Western is a village in Saline County, Nebraska, United States. The population was 224 at the 2020 census.

==History==
Western was laid out in 1872. It was likely named for Wesley West, a pioneer settler. Western was incorporated as a village in 1880.

==Geography==
Western is located at (40.392050, -97.198259).

According to the United States Census Bureau, the village has a total area of 0.49 sqmi, all land.

==Demographics==

Historical population
| Census | Pop. | Note | %± |
| 1890 | 397 |  | — |
| 1900 | 412 |  | 3.8% |
| 1910 | 499 |  | 21.1% |
| 1920 | 427 |  | −14.4% |
| 1930 | 511 |  | 19.7% |
| 1940 | 437 |  | −14.5% |
| 1950 | 434 |  | −0.7% |
| 1960 | 351 |  | −19.1% |
| 1970 | 344 |  | −2.0% |
| 1980 | 336 |  | −2.3% |
| 1990 | 264 |  | −21.4% |
| 2000 | 287 |  | 8.7% |
| 2010 | 235 |  | −18.1% |
| 2020 | 227 |  | −3.4% |
| 2021 (est.) | 220 | Decrease | −3.1% |
U.S. Decennial Census

===2010 census===
As of the census of 2010, there were 235 people, 111 households, and 69 families residing in the village. The population density was 479.6 PD/sqmi. There were 140 housing units at an average density of 285.7 /sqmi. The racial makeup of the village was 94.9% White, 1.3% Asian, and 3.8% from other races. Hispanic or Latino of any race were 4.7% of the population.

There were 111 households, of which 20.7% had children under the age of 18 living with them, 53.2% were married couples living together, 6.3% had a female householder with no husband present, 2.7% had a male householder with no wife present, and 37.8% were non-families. 32.4% of all households were made up of individuals, and 13.5% had someone living alone who was 65 years of age or older. The average household size was 2.12 and the average family size was 2.68.

The median age in the village was 50.5 years. 18.7% of residents were under the age of 18; 3.9% were between the ages of 18 and 24; 20.1% were from 25 to 44; 36.2% were from 45 to 64; and 21.3% were 65 years of age or older. The gender makeup of the village was 48.1% male and 51.9% female.

===2000 census===
As of the census of 2000, there were 287 people, 128 households, and 86 families residing in the village. The population density was 644.2 PD/sqmi. There were 151 housing units at an average density of 338.9 /sqmi. The racial makeup of the village was 97.91% White, 0.70% Native American, and 1.39% from two or more races.

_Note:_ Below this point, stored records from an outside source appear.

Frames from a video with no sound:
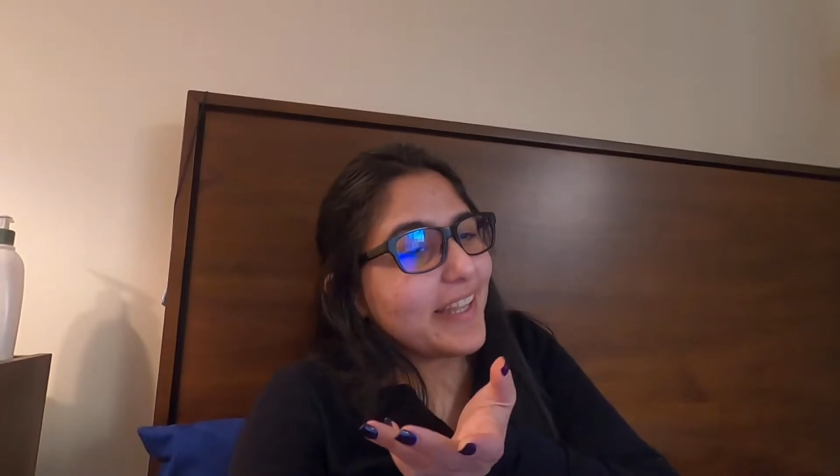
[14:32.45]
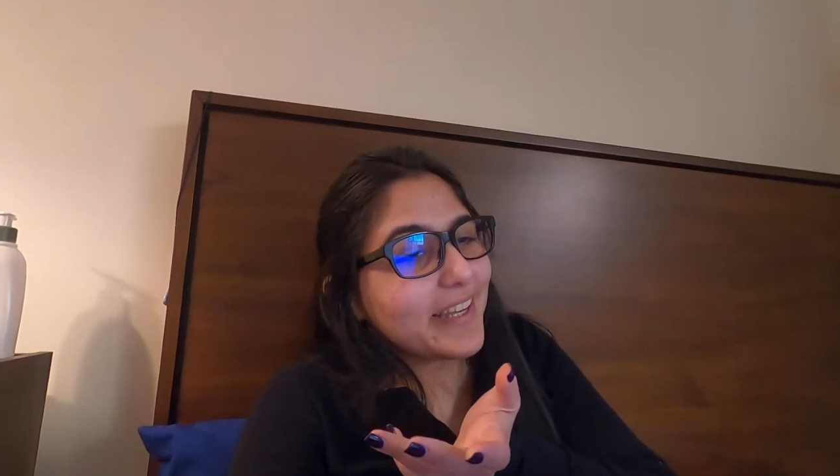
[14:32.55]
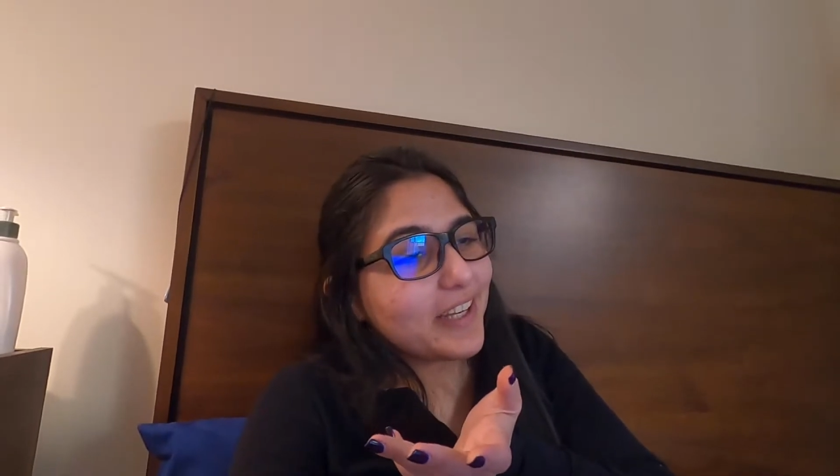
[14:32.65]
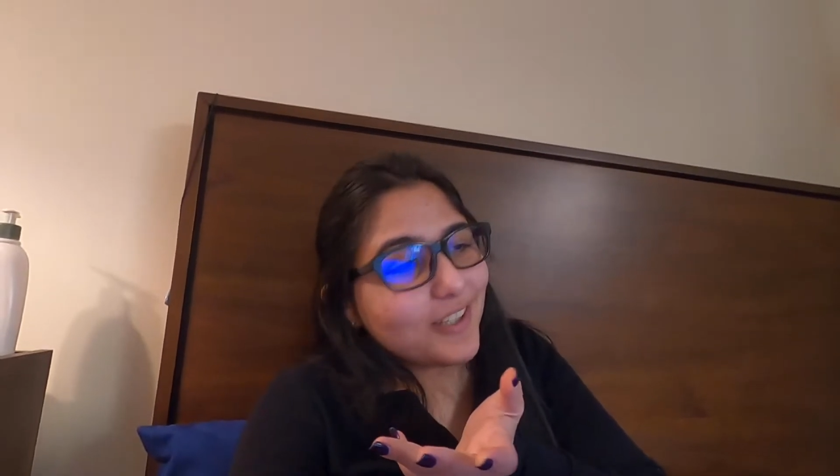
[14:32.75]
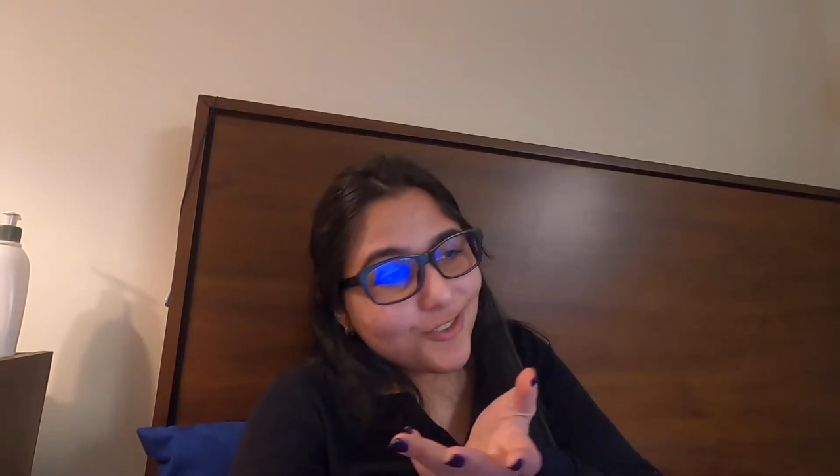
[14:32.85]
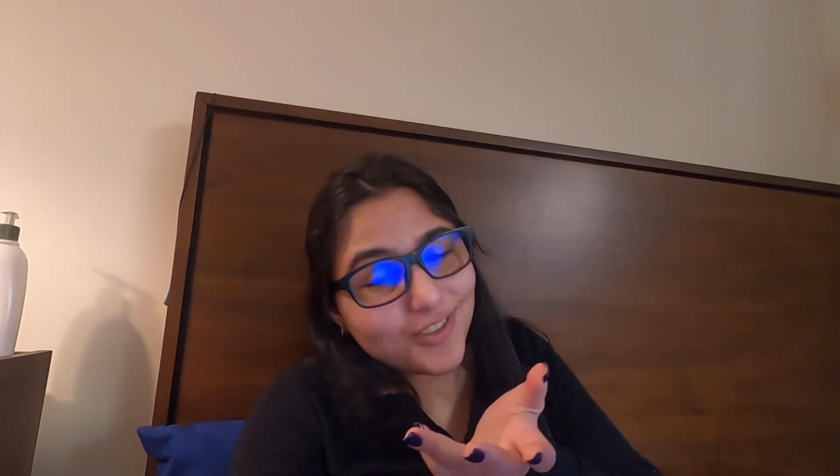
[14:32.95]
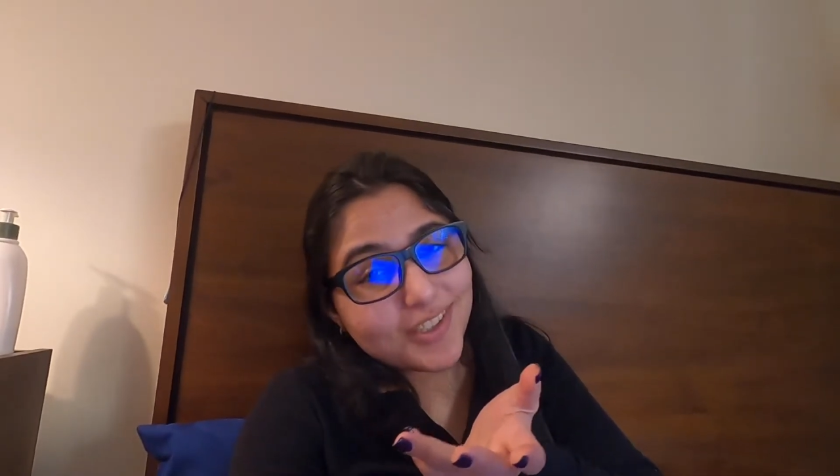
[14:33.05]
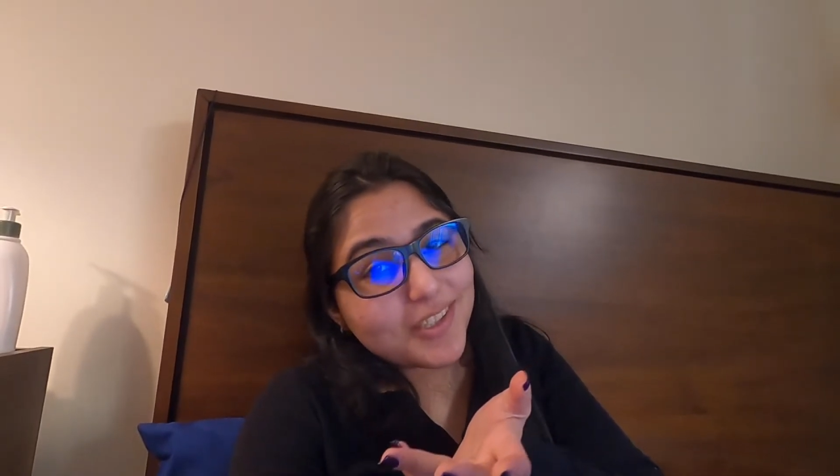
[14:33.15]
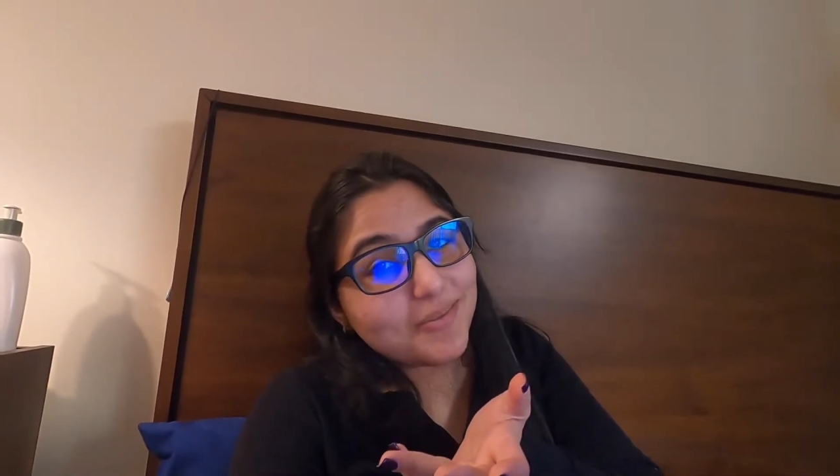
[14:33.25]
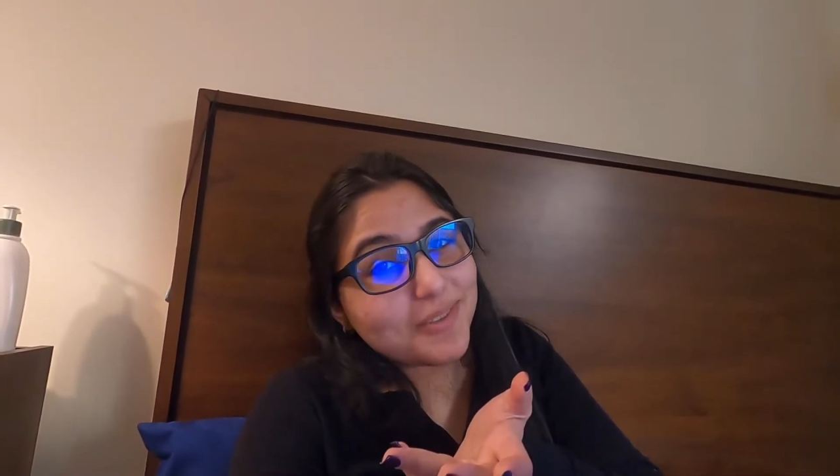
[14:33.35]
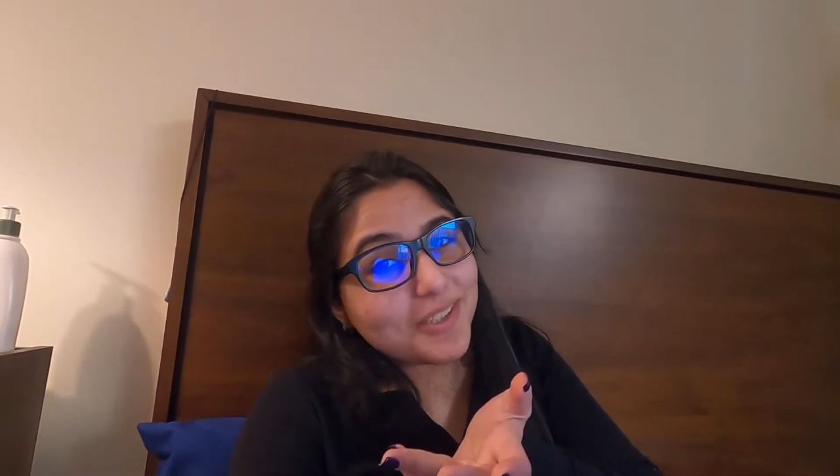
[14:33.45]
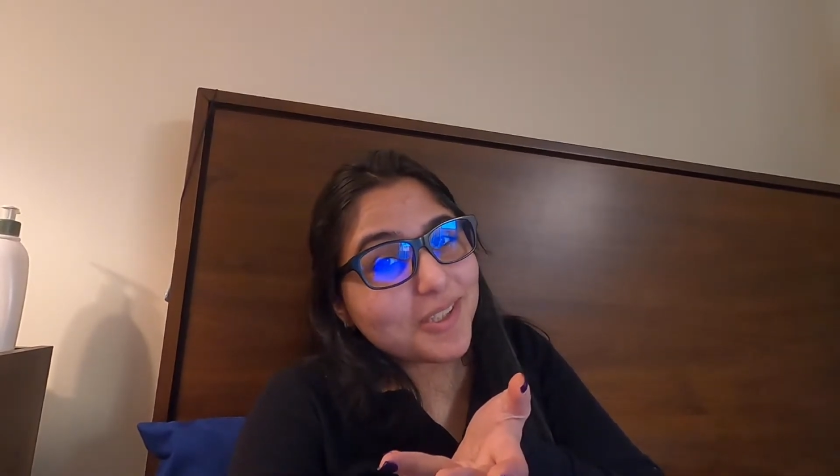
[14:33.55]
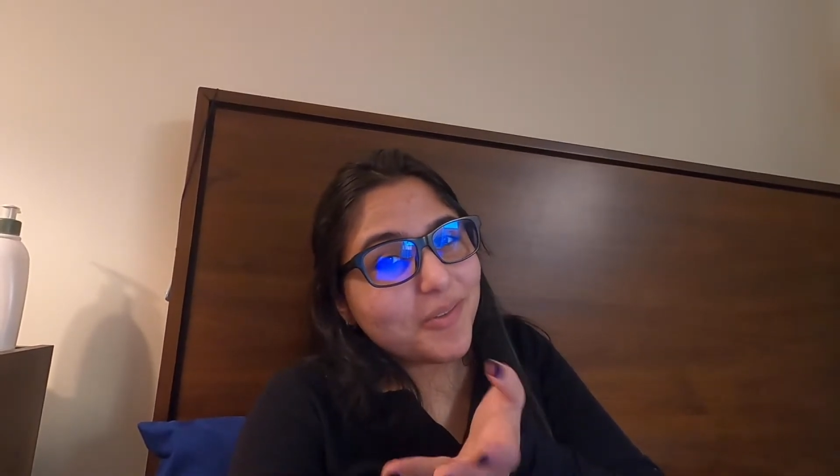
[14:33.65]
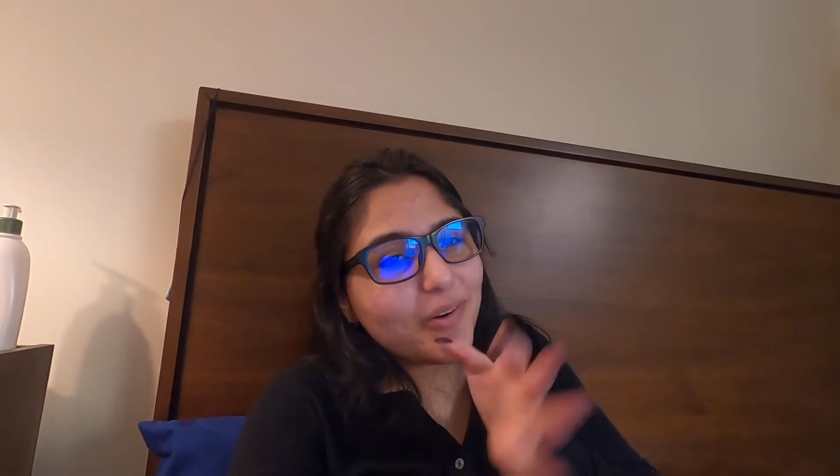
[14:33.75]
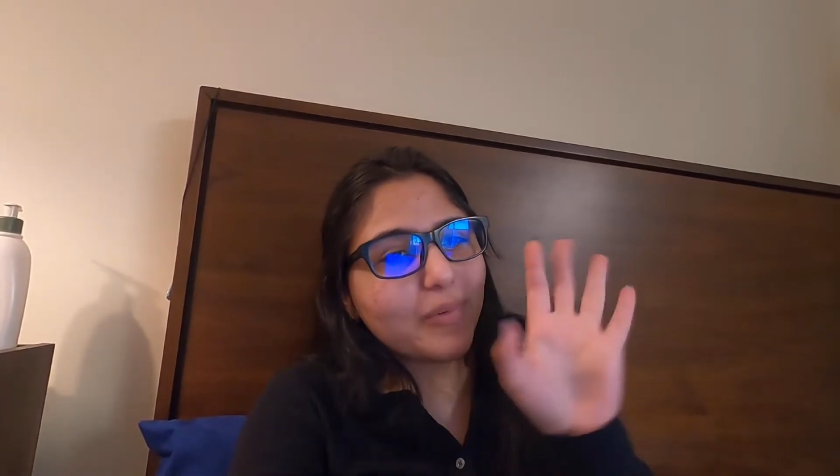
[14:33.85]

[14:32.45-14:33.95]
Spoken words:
like 160 words to it.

There were 128 households, out of which 24.2% had children under the age of 18 living with them, 59.4% were married couples living together, 3.9% had a female householder with no husband present, and 32.8% were non-families. 28.1% of all households were made up of individuals, and 18.0% had someone living alone who was 65 years of age or older. The average household size was 2.24 and the average family size was 2.73.

In the village, the population was spread out, with 21.3% under the age of 18, 6.3% from 18 to 24, 23.0% from 25 to 44, 19.9% from 45 to 64, and 29.6% who were 65 years of age or older. The median age was 44 years. For every 100 females, there were 86.4 males. For every 100 females aged 18 and over, there were 93.2 males.

As of 2000 the median income for a household in the village was $31,750, and the median income for a family was $41,250. Males had a median income of $26,250 versus $20,804 for females. The per capita income for the village was $16,175. About 2.6% of families and 2.1% of the population were below the poverty line, including none of those under the age of 18 and 7.1% of those 65 and older.

==Education==
Local children attend Meridian School or Tri County High School.